September Goals

Remember how I used to do monthly goals? Me neither. I think that may have been a bit ambitious to maintain continuously, but I do think it’s nice to have now and then.

A new month is a great time to correct mistakes you’ve been making or look for opportunities to improve. August was a tough month for me with my transition to my new job, and I felt like I spent a lot of time frustrated with how I handled things. To try and turn that frustration into something positive, I wanted to focus on the things I’d like to do better. So, here are my September goals:

*Strength train, cross train, do something other than run: Basically, I don’t want to fall into the rut of just running then doing nothing on my off days.
I’ve mentioned before that I don’t feel safe running in the dark hours of the morning before work, but that doesn’t mean I can’t get up earlier and do a little strength training or some yoga. I’m going to start slow and aim for getting up 20 minutes earlier twice a week and doing either core, arms, light legs or a little flow yoga. I’d also like to ride my bike a little more before it becomes too cold and dark to do so. I’d like to get in three rides in September.

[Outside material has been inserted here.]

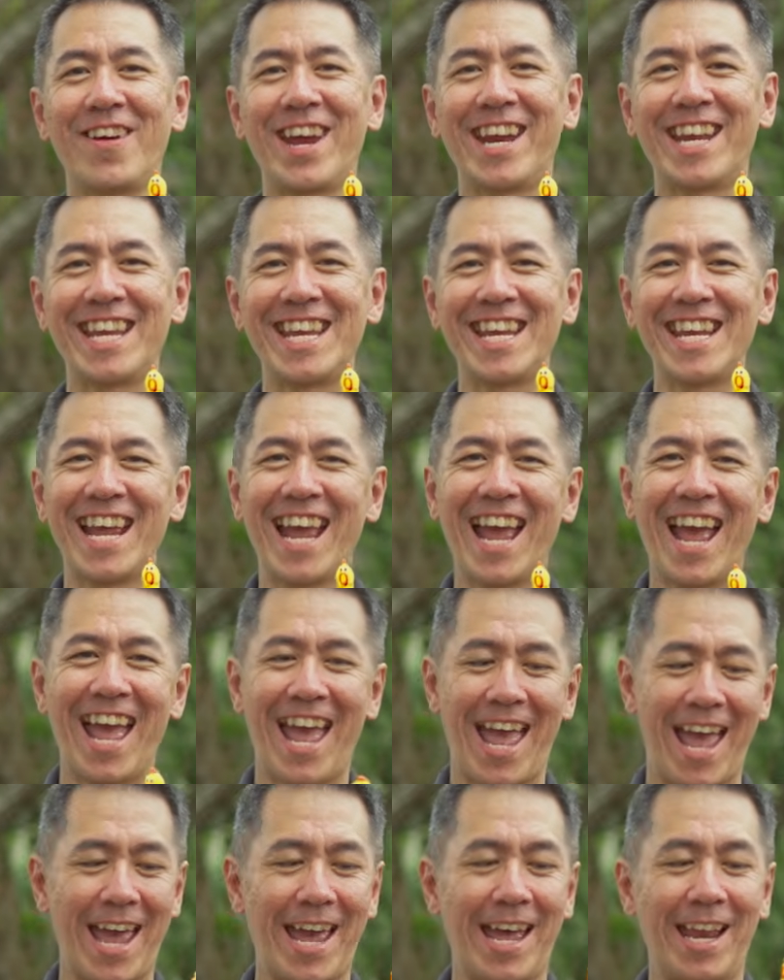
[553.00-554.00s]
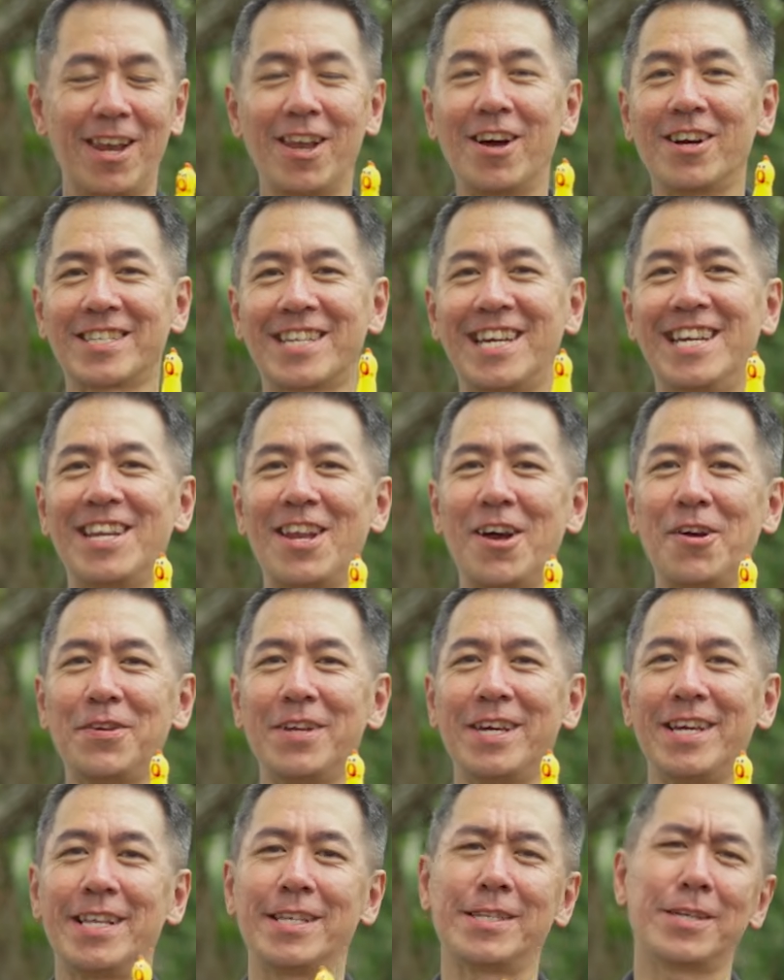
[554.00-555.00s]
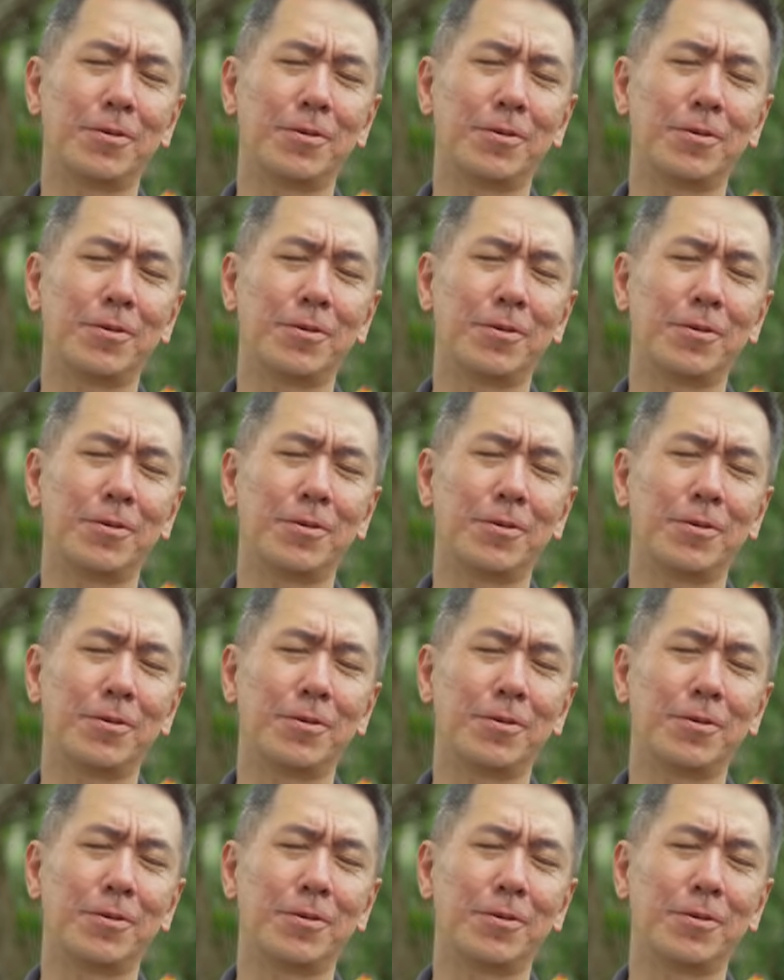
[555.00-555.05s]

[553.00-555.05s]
ready and locked and loaded.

*Start doing meal prep on Sundays to streamline weeknights: My weeknights have been so hectic since starting my new job. I get home at 7, and by the time I run, shower and prepare dinner, it’s close to 9:30. Eating that late doesn’t really allow for an early bed time which means that if I want to get even 7 hours, I can’t wake up early enough to accomplish my first goal. I can’t shorten my commute, so I’m going to try and look at ways to reduce my evening chores.

I’ll experiment this month with sautéing veggies, baking potatoes, cooking rice and pasta and preparing meats so that on weeknights, all I have to do is microwave and serve. I have no idea how this will actually work out, but it’s a start.

*Start going to bed on time: Noticing a theme here? As a product of Goal 2 and an incentive for Goal 1, I’d really like to be in bed by 10pm on weeknights.

*Plan on leftovers/takeout one night a week to accomplish some “administrative tasks”: If you can believe it, every single day of every weekend in September is already booked. We are doing something every Friday night, Saturday and Sunday morning, which means a lot of the stuff I have to do to maintain order will have to take place on weeknights.

I’m going to pick one day a week that happens to be a rest day and not stress about cooking dinner in order to do things like grocery shop, pay bills, clean the house and pick up dry cleaning.

*Make train time productive time: I’ve already started on this one a little bit. I need to take better advantage of the fact that half of my commute is above ground, and I have a smart phone. This means responding to personal emails in the morning, and calling friends and family in the afternoons. In addition to making sure I stay in touch with the people I’m closest to, it’ll be a time saver for busy nights and weekends.

*Start to focus on my what I’m eating: Since the engagement party kicked off Wedding Planning Phase II, I’ve decided it’s time to start thinking about getting in my best shape for the big day. I’m not making any major changes until after the marathon in November, but I would like to start thinking about getting more veggies and protein in my diet as I think it’ll make for an easier transition overall.

*Accept the things I cannot change: Basically this whole month is about trying to find more hours in a day. I’m going to be busy as all get out for 30 days, and the fact is, things are going to slip through the cracks.

My last goal is just to be ok with that. Chris and running are my top two priorities, so as long as I spend some time with my love and hit the road as often as possible, I’m not going to sweat a few late bed times or weeks where I order takeout every night. If I can make it through this month with my head on my shoulders, it’ll have been a success.